[Saved data entries]
"""
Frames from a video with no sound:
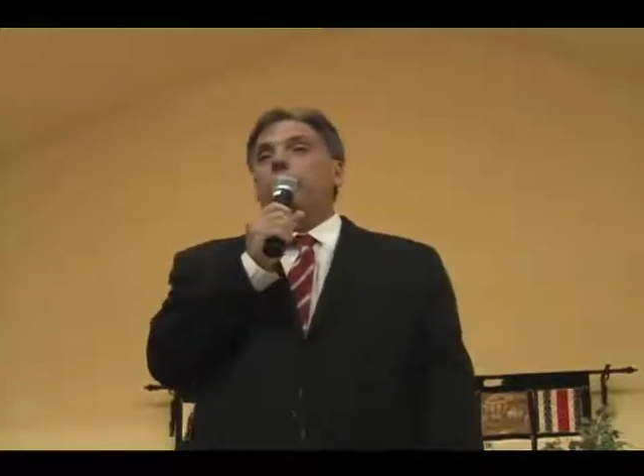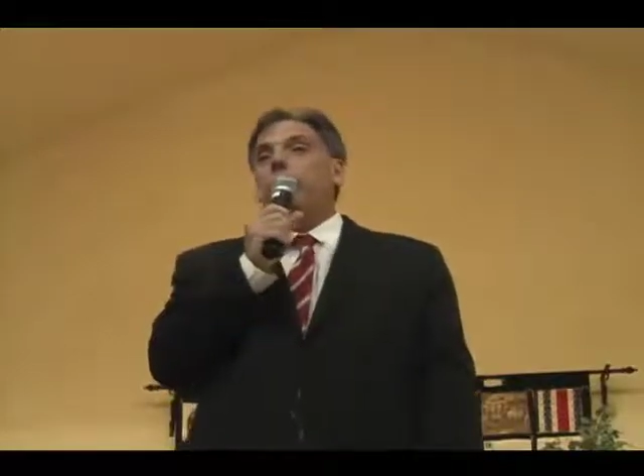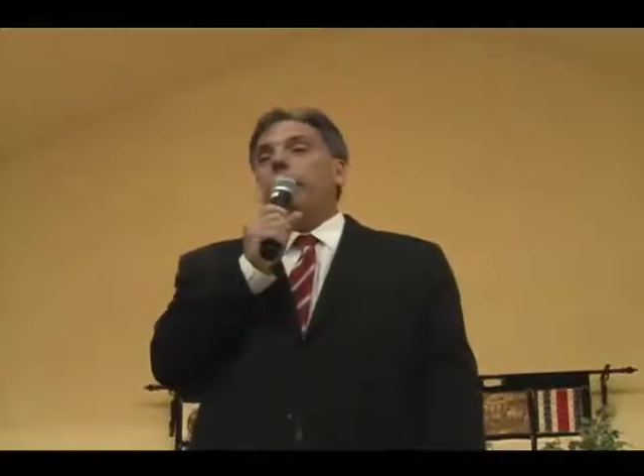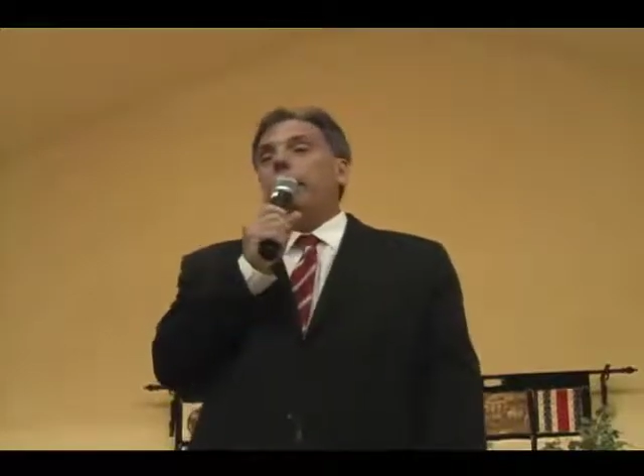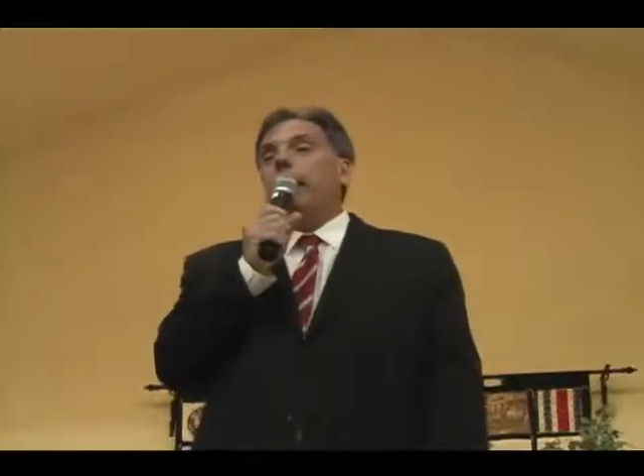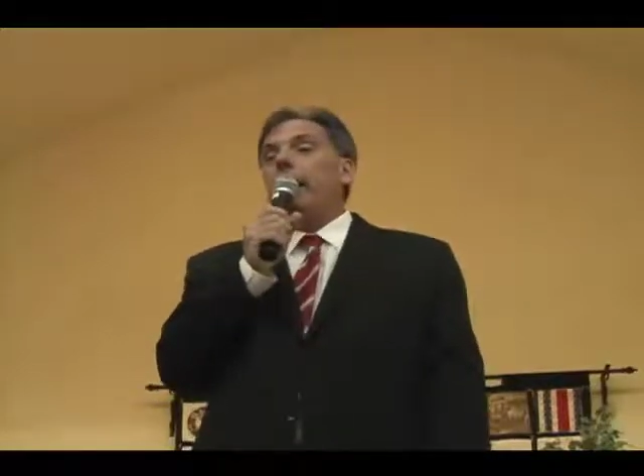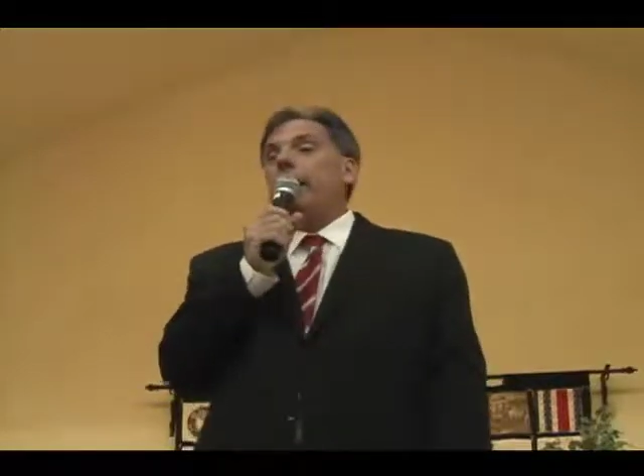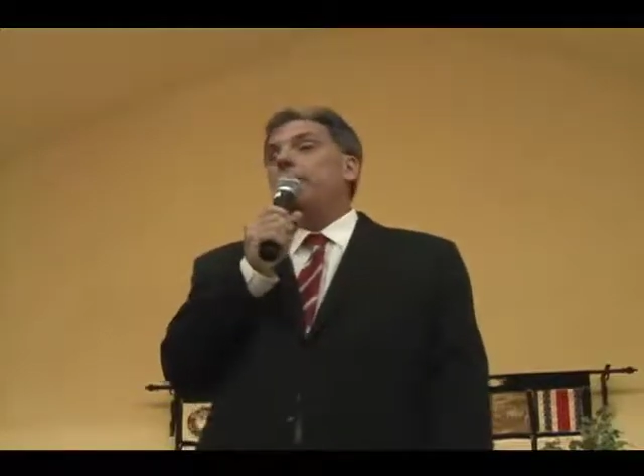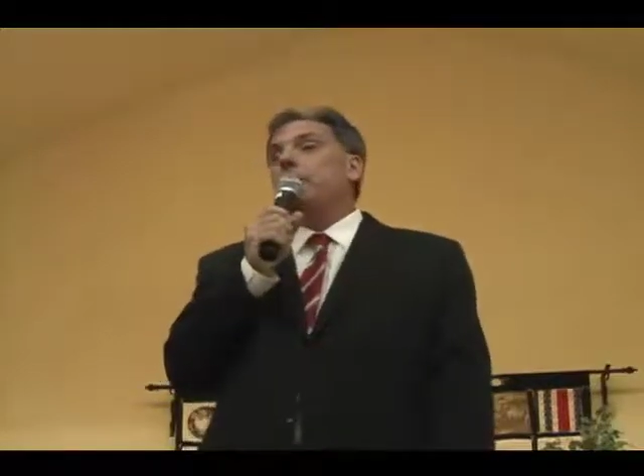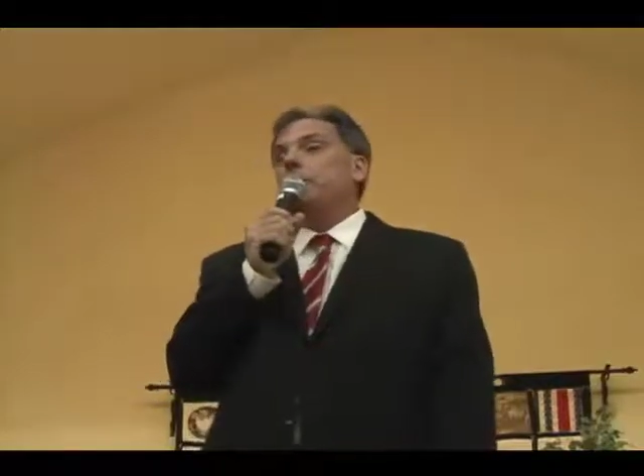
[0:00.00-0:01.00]
committee
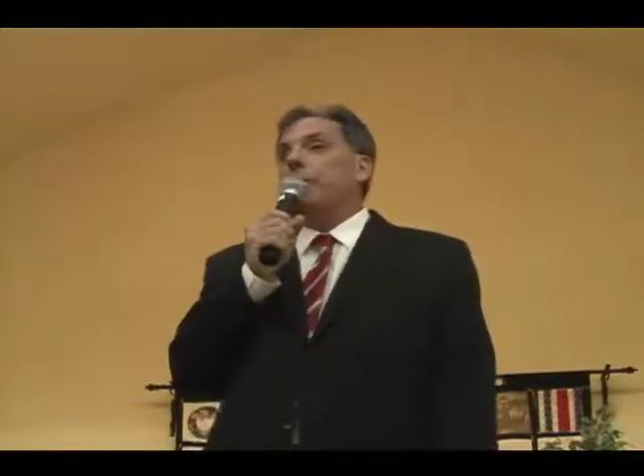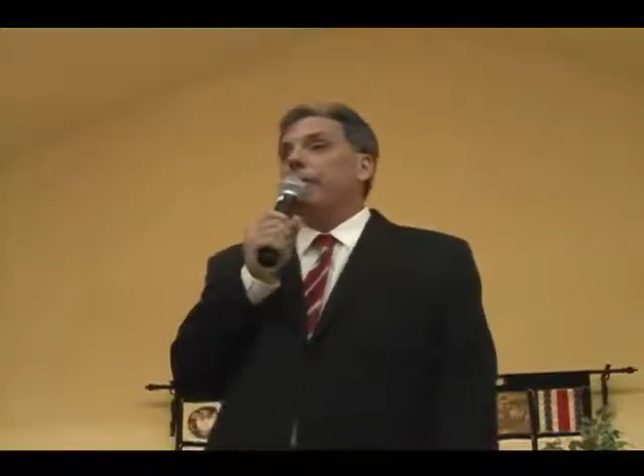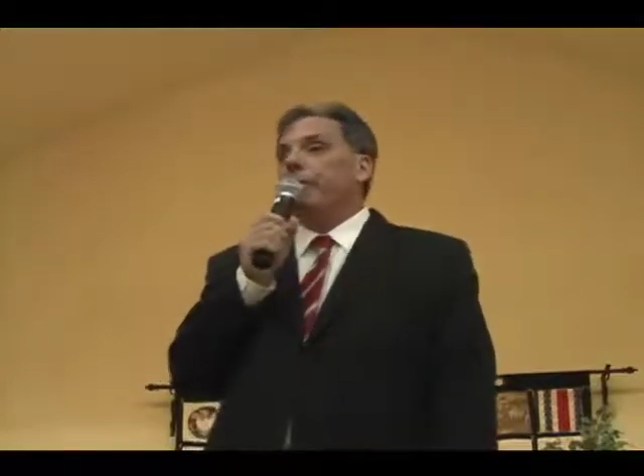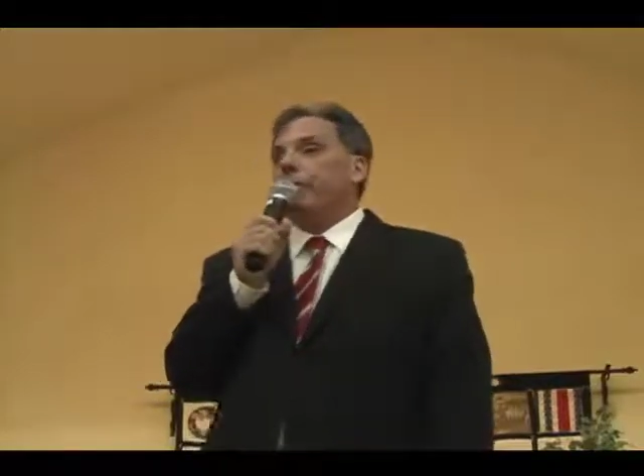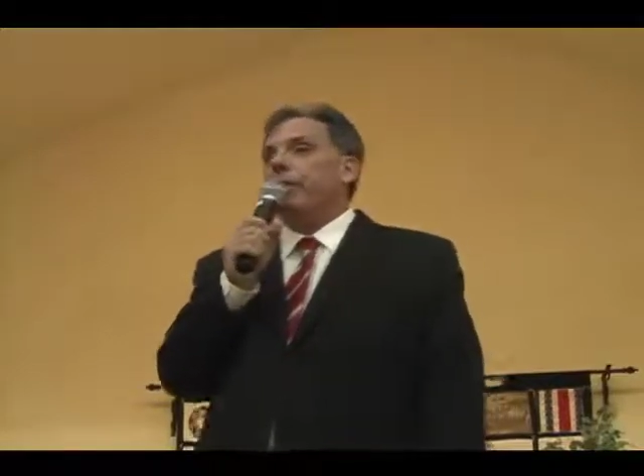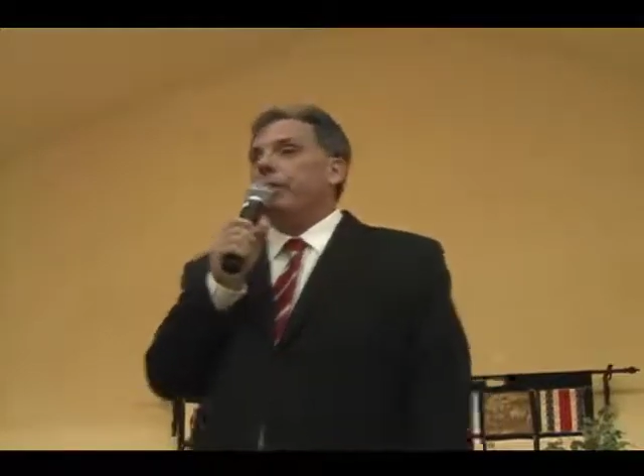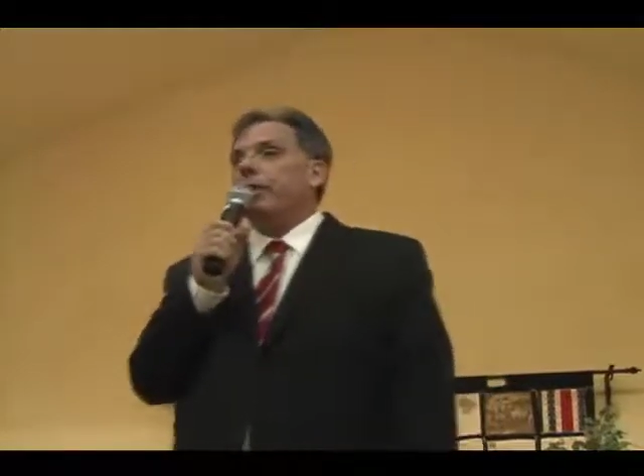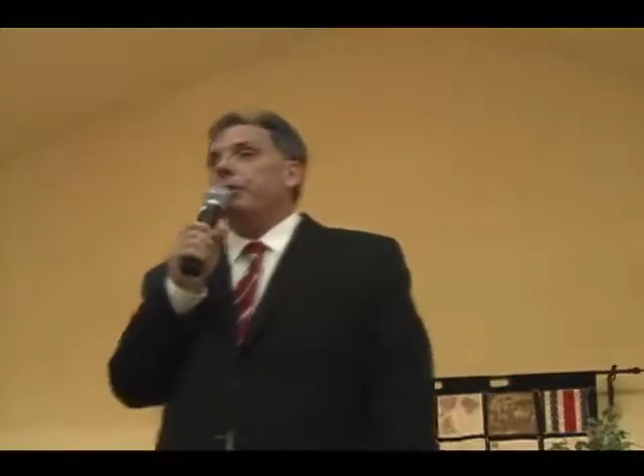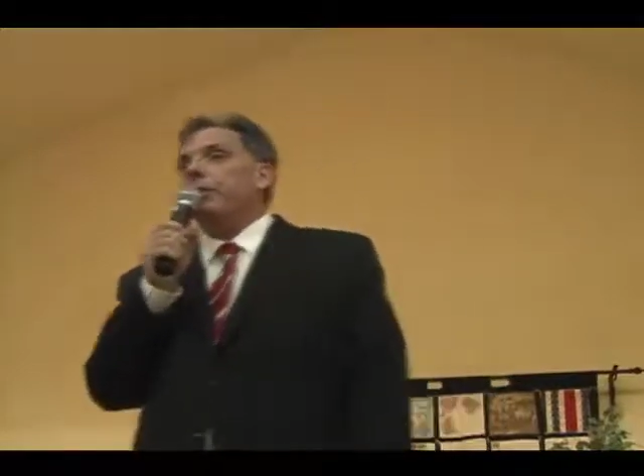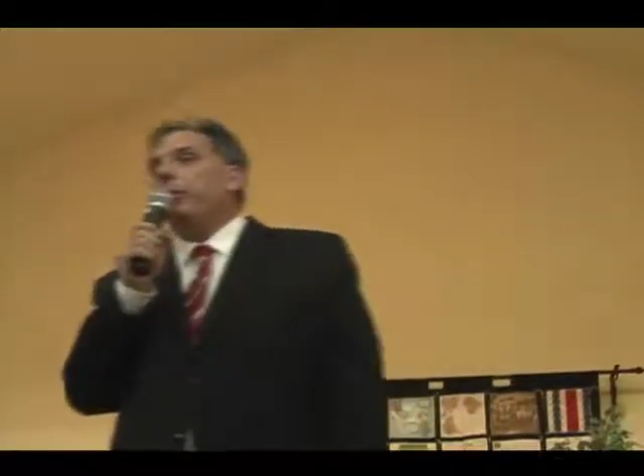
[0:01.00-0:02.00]
and that the Speaker forced
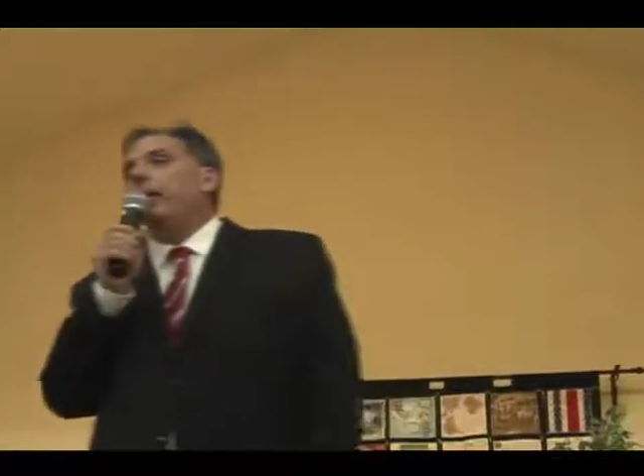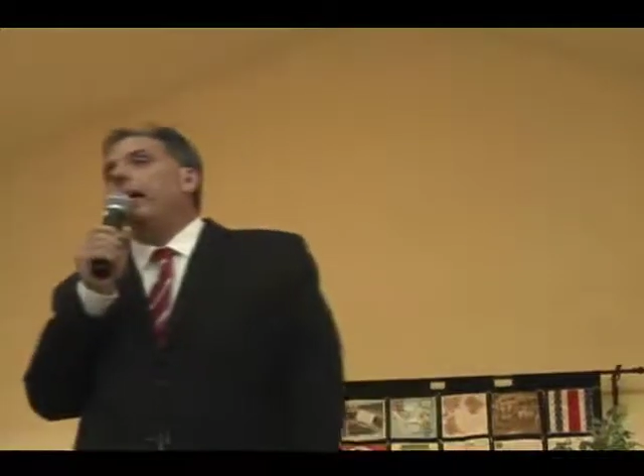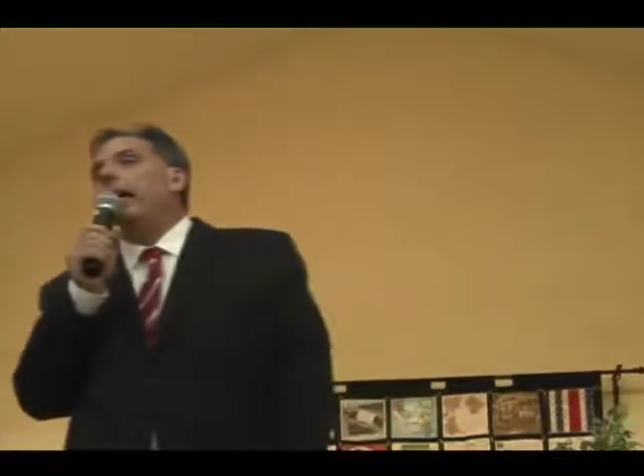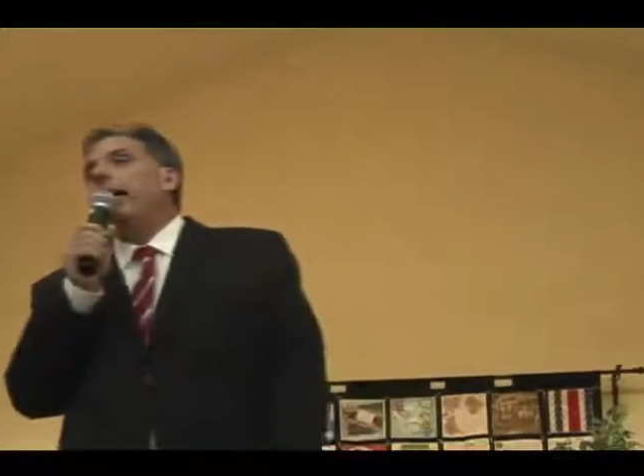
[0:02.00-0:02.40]
you to do it,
"""
An exact copy of all the entries above is required, with every picture left out.

» **RESULT**
Frames from a video with no sound:
[0:00.00-0:01.00]
committee
[0:01.00-0:02.00]
and that the Speaker forced
[0:02.00-0:02.40]
you to do it,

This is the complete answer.